*** Opening of SUPPLIED ENTRIES ***
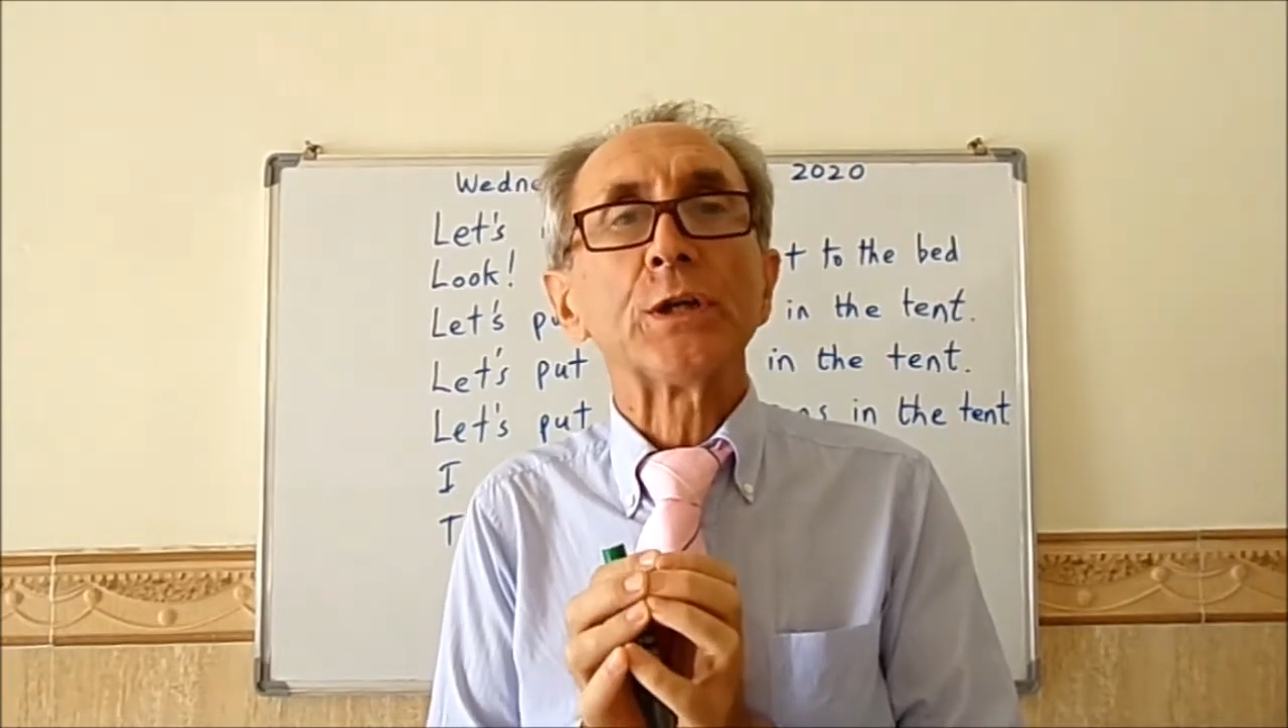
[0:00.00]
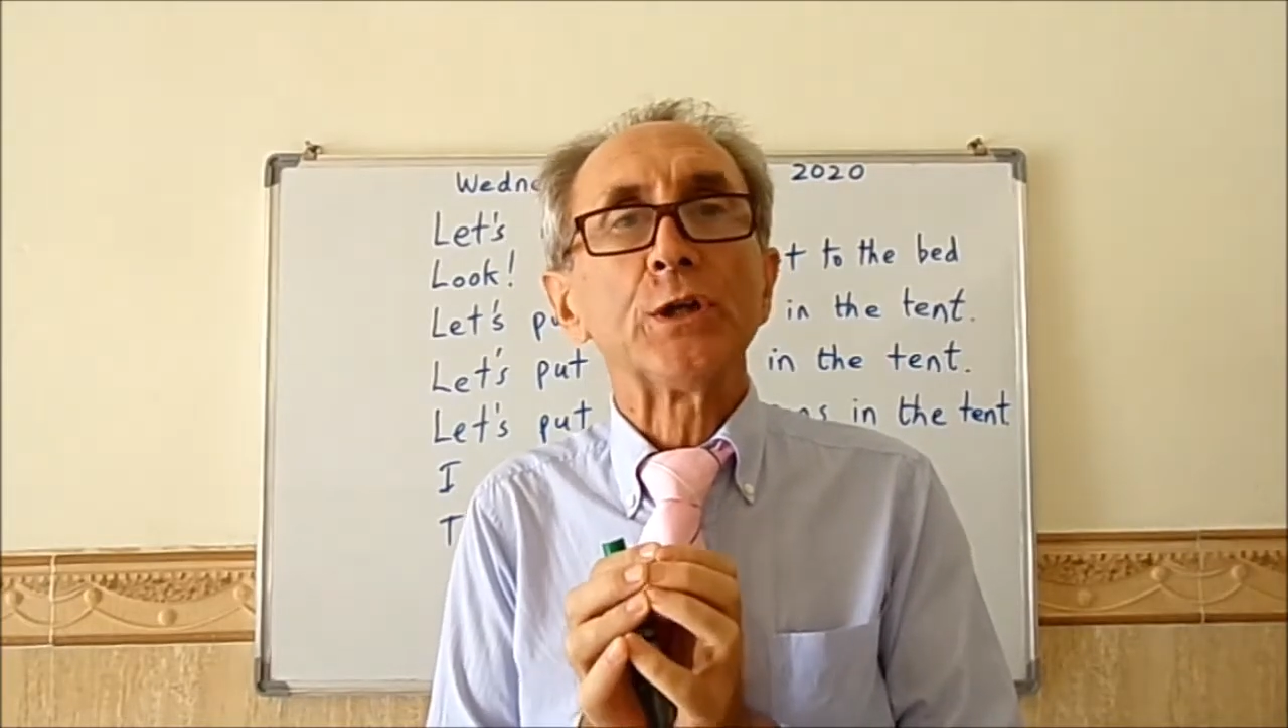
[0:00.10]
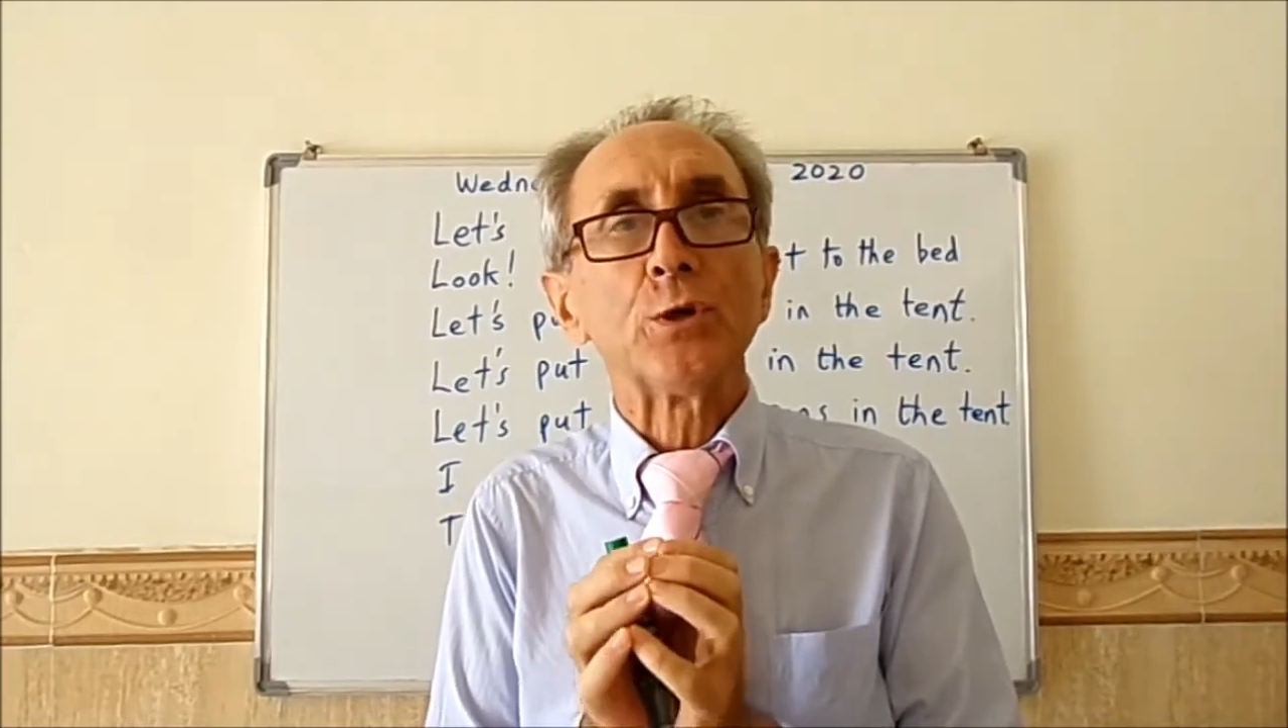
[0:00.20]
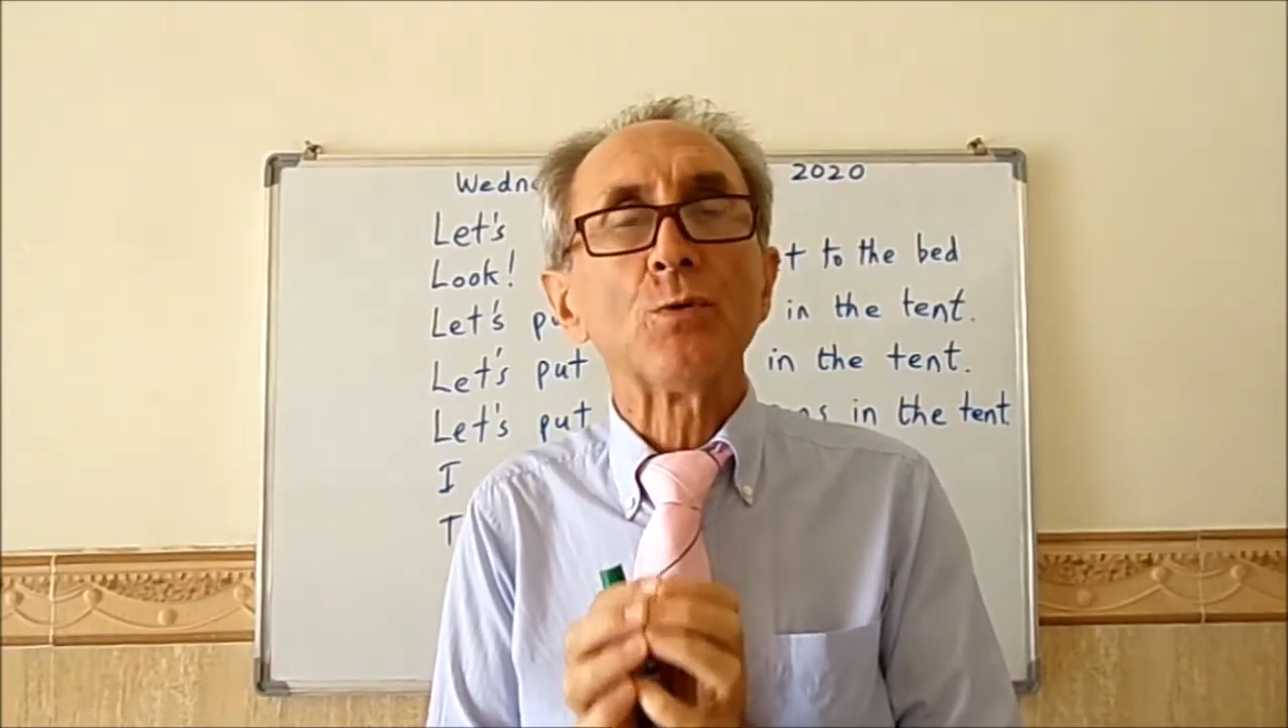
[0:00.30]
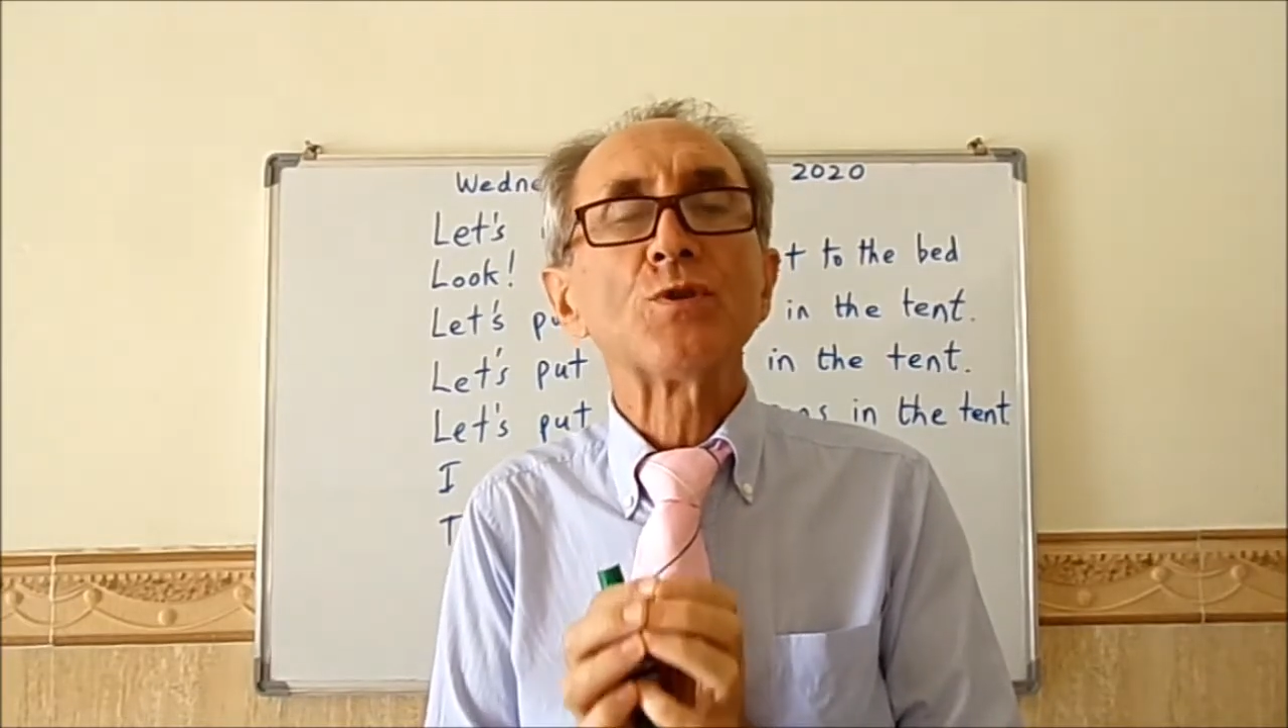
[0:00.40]

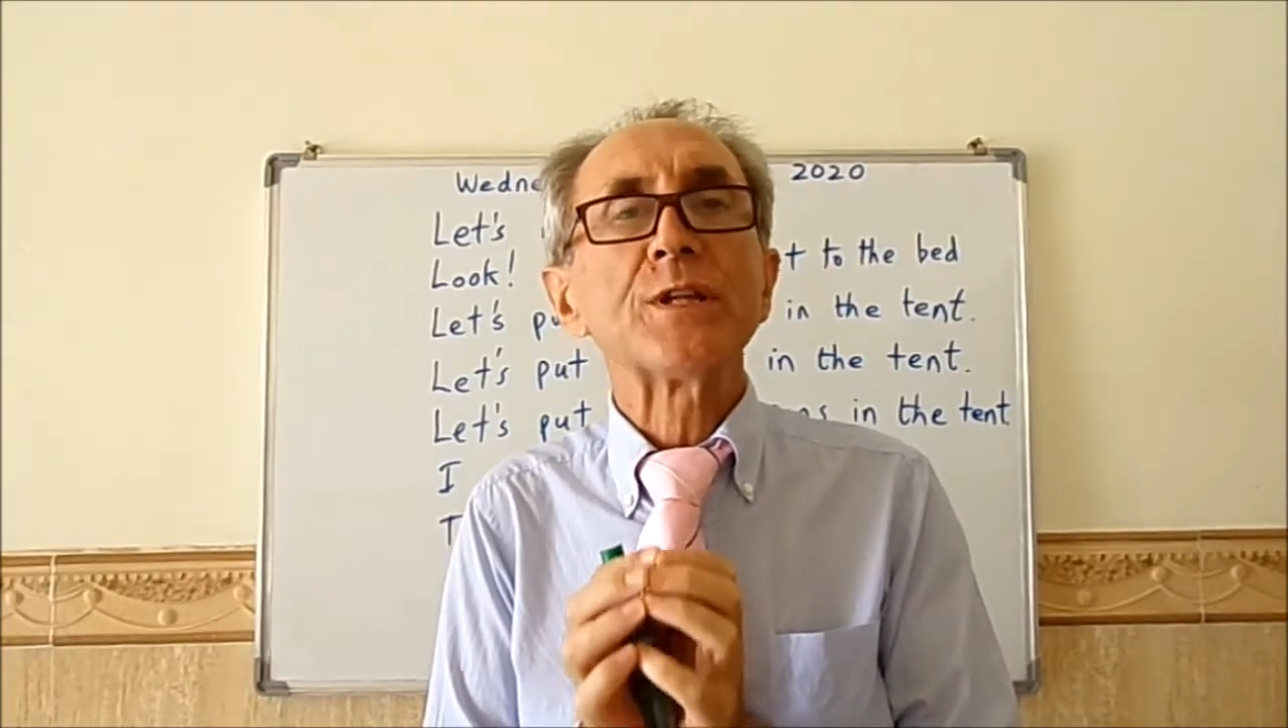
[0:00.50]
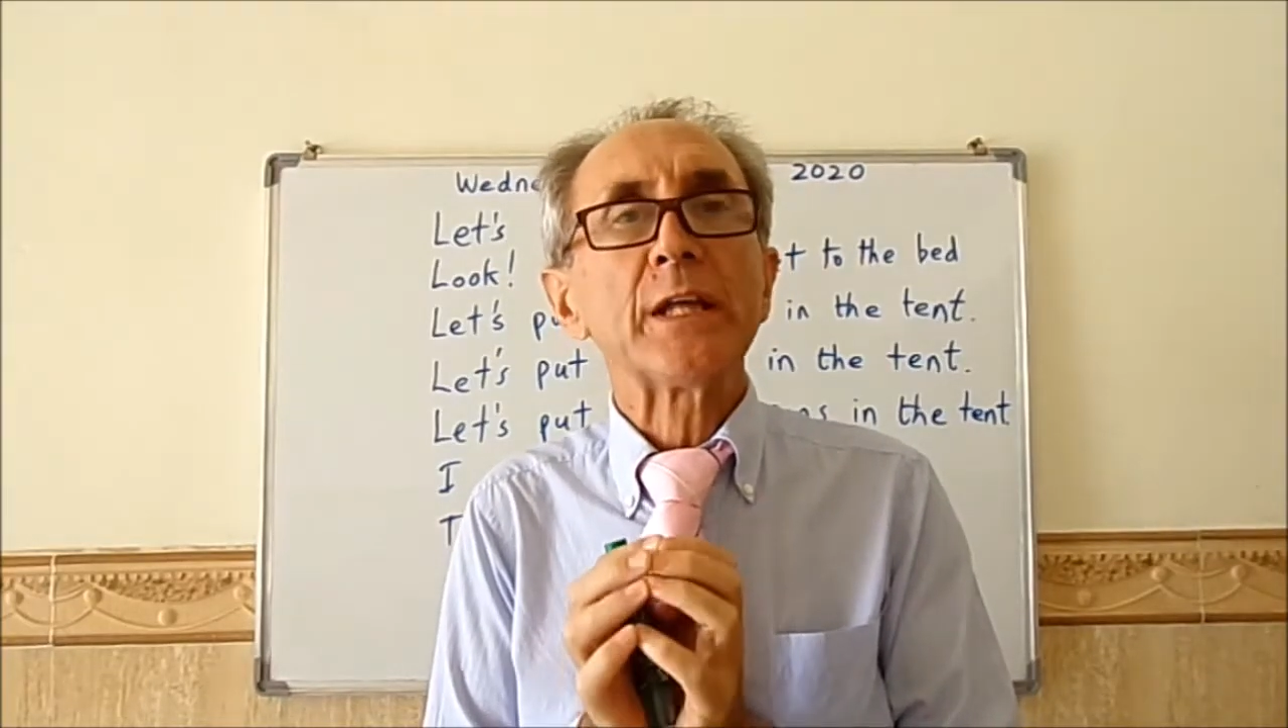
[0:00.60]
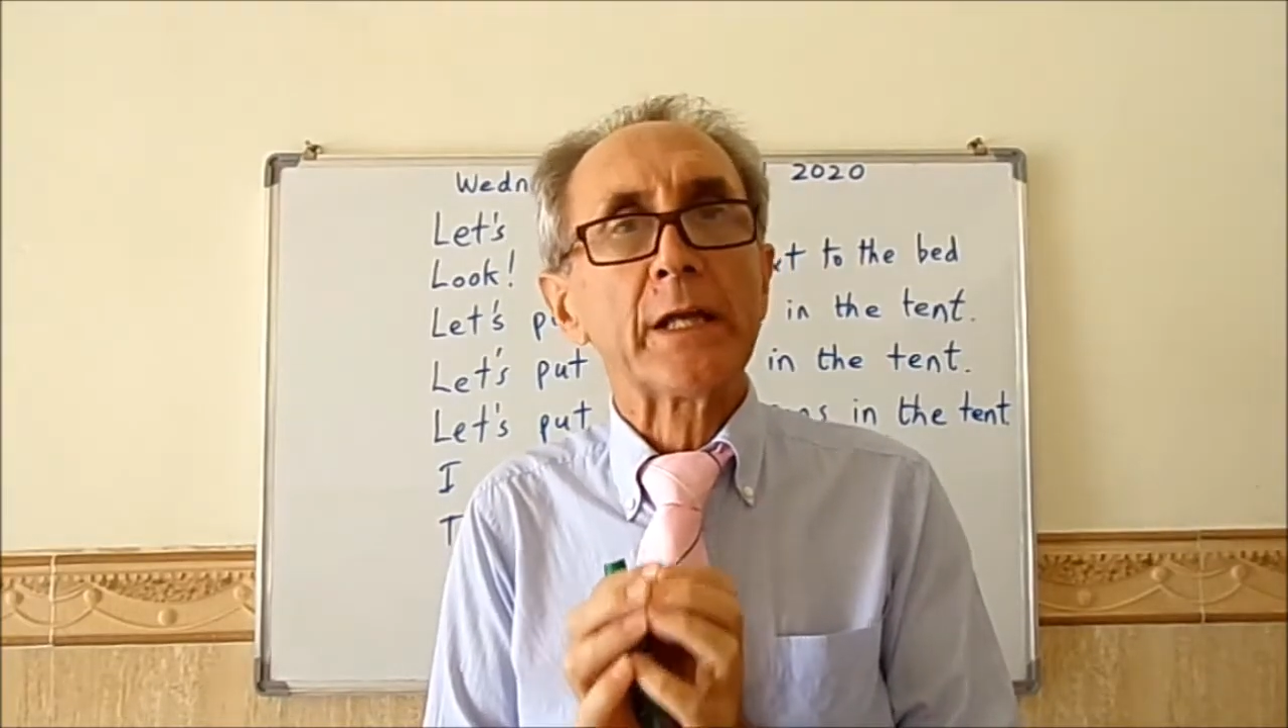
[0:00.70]
use the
*** Close of SUPPLIED ENTRIES ***
REQUIREMENT: Where a picture appears in the material above, skip it, and print the rest exactly.

REPLY:
[0:00.00]
[0:00.10]
[0:00.20]
[0:00.30]
[0:00.40]

[0:00.50]
[0:00.60]
[0:00.70]
use the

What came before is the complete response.